_Task brief:_
Below is a block of records. Copy every line in it that contains the word "video".

Records from a data source:
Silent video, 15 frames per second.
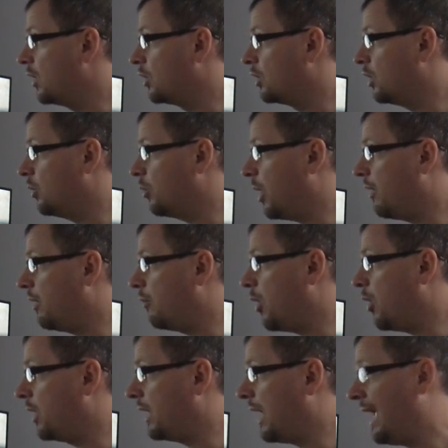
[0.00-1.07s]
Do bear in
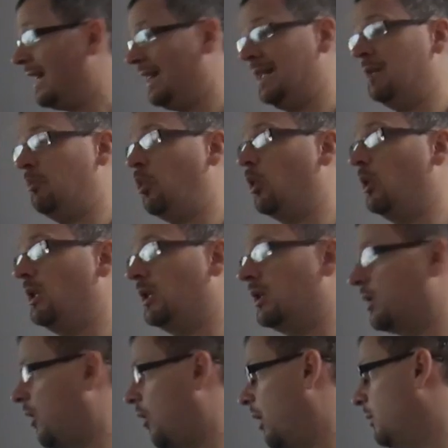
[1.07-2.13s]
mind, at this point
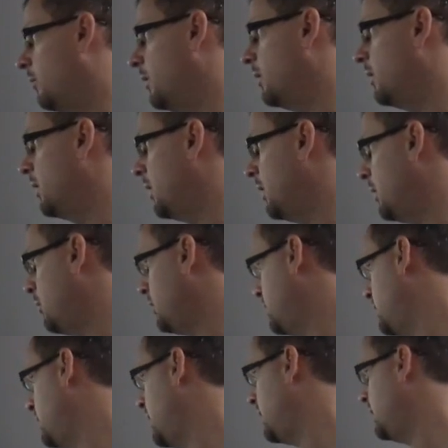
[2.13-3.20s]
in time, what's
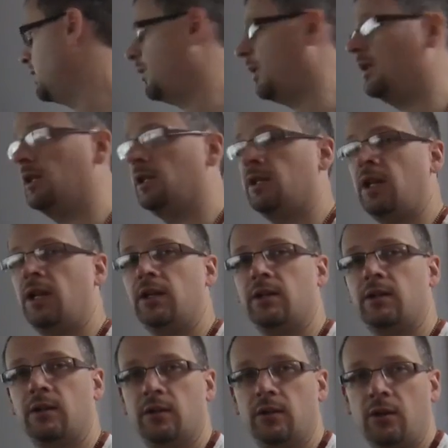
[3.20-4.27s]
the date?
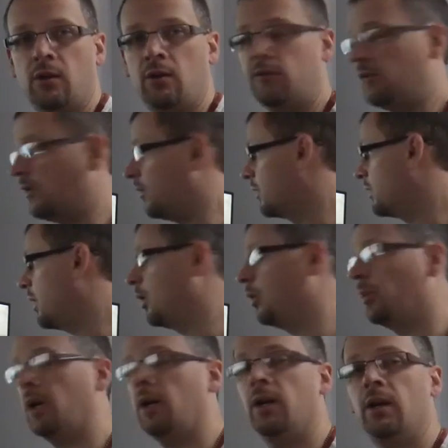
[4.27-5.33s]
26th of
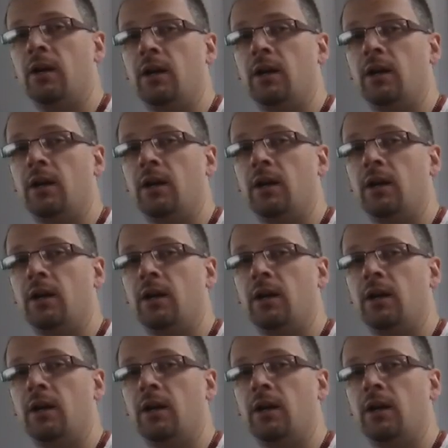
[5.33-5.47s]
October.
---
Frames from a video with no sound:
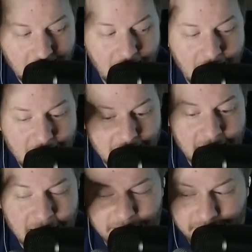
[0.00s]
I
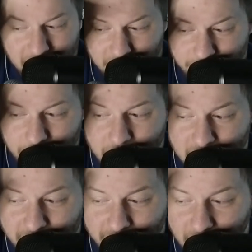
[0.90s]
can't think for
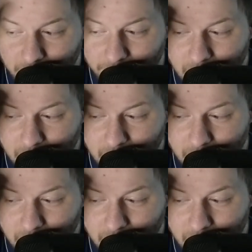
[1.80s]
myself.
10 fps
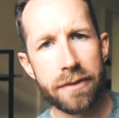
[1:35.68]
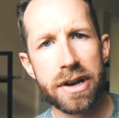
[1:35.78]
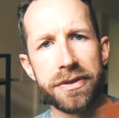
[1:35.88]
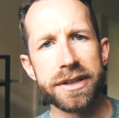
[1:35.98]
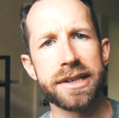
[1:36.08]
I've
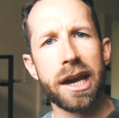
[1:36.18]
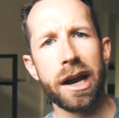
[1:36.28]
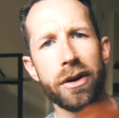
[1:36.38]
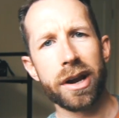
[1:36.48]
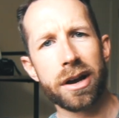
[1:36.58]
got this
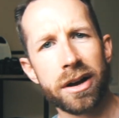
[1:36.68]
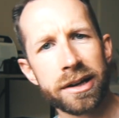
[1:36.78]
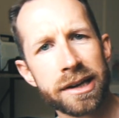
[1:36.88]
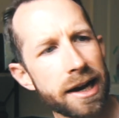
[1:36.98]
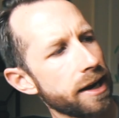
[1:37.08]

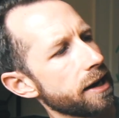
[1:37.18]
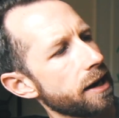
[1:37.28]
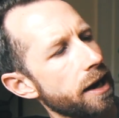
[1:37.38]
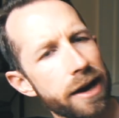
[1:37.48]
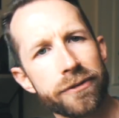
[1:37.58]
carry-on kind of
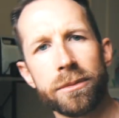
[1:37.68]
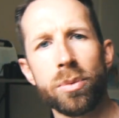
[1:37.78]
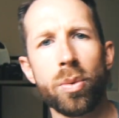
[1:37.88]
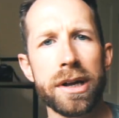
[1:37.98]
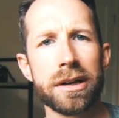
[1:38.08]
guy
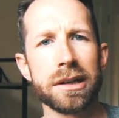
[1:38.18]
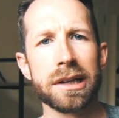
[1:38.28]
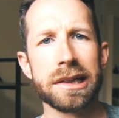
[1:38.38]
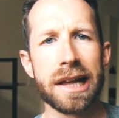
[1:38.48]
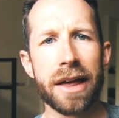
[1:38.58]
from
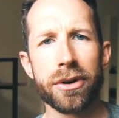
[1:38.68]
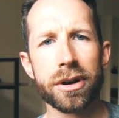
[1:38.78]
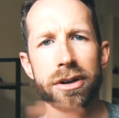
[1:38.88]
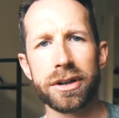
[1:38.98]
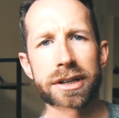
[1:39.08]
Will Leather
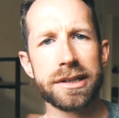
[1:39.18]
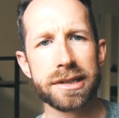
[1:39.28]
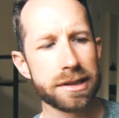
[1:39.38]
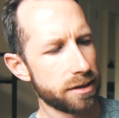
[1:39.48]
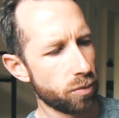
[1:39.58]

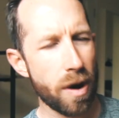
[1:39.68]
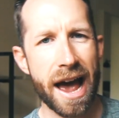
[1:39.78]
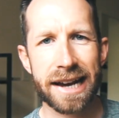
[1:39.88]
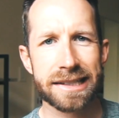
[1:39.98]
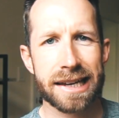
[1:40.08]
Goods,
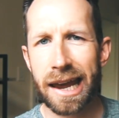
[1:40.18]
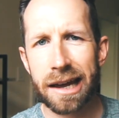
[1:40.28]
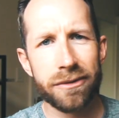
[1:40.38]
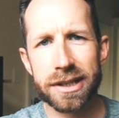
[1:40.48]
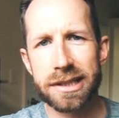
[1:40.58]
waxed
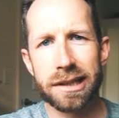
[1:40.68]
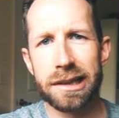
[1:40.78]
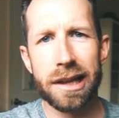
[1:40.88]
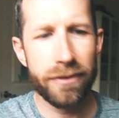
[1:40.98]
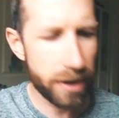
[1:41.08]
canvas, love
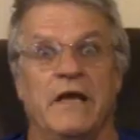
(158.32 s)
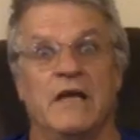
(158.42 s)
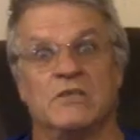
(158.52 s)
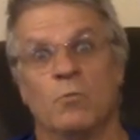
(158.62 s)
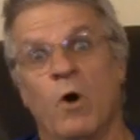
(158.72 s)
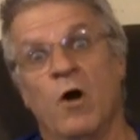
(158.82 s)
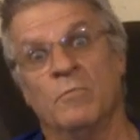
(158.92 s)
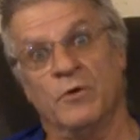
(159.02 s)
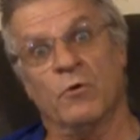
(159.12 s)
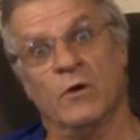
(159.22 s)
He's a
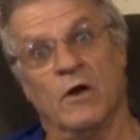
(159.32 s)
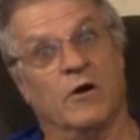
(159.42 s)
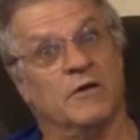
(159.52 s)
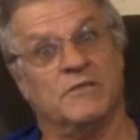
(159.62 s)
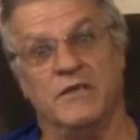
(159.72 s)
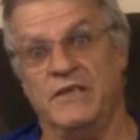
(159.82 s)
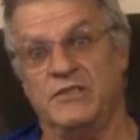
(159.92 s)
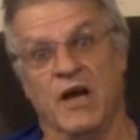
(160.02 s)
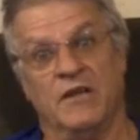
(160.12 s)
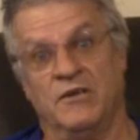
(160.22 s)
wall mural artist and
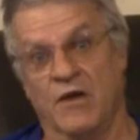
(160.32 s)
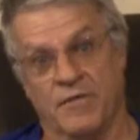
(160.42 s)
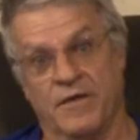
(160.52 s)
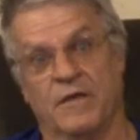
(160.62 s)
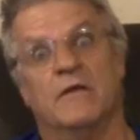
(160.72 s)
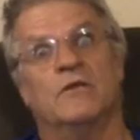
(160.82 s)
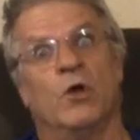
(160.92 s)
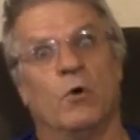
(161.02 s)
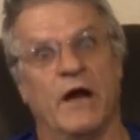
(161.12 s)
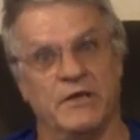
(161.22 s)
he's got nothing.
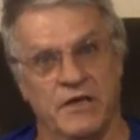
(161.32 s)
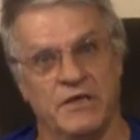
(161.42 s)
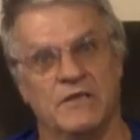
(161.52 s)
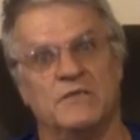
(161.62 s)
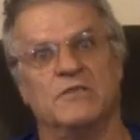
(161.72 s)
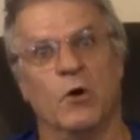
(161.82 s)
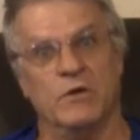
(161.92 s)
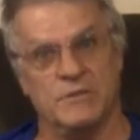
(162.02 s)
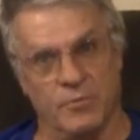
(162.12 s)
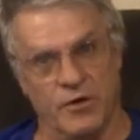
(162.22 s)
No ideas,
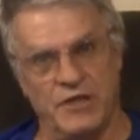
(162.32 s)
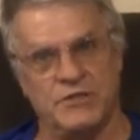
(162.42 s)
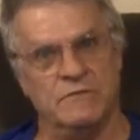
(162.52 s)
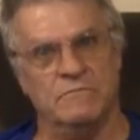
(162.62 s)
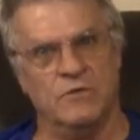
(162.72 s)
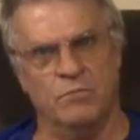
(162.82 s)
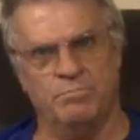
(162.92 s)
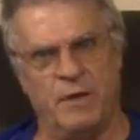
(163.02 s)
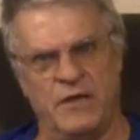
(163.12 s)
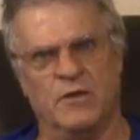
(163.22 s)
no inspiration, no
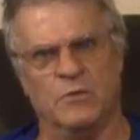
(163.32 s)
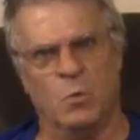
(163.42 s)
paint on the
...
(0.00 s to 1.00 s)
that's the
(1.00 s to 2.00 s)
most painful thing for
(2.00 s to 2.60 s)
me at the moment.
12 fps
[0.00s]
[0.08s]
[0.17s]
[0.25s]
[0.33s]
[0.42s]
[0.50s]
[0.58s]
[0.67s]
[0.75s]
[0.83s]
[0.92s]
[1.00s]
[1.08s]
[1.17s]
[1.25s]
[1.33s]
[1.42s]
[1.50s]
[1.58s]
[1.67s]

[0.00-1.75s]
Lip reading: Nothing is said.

_Task solution:_
Silent video, 15 frames per second.
Frames from a video with no sound:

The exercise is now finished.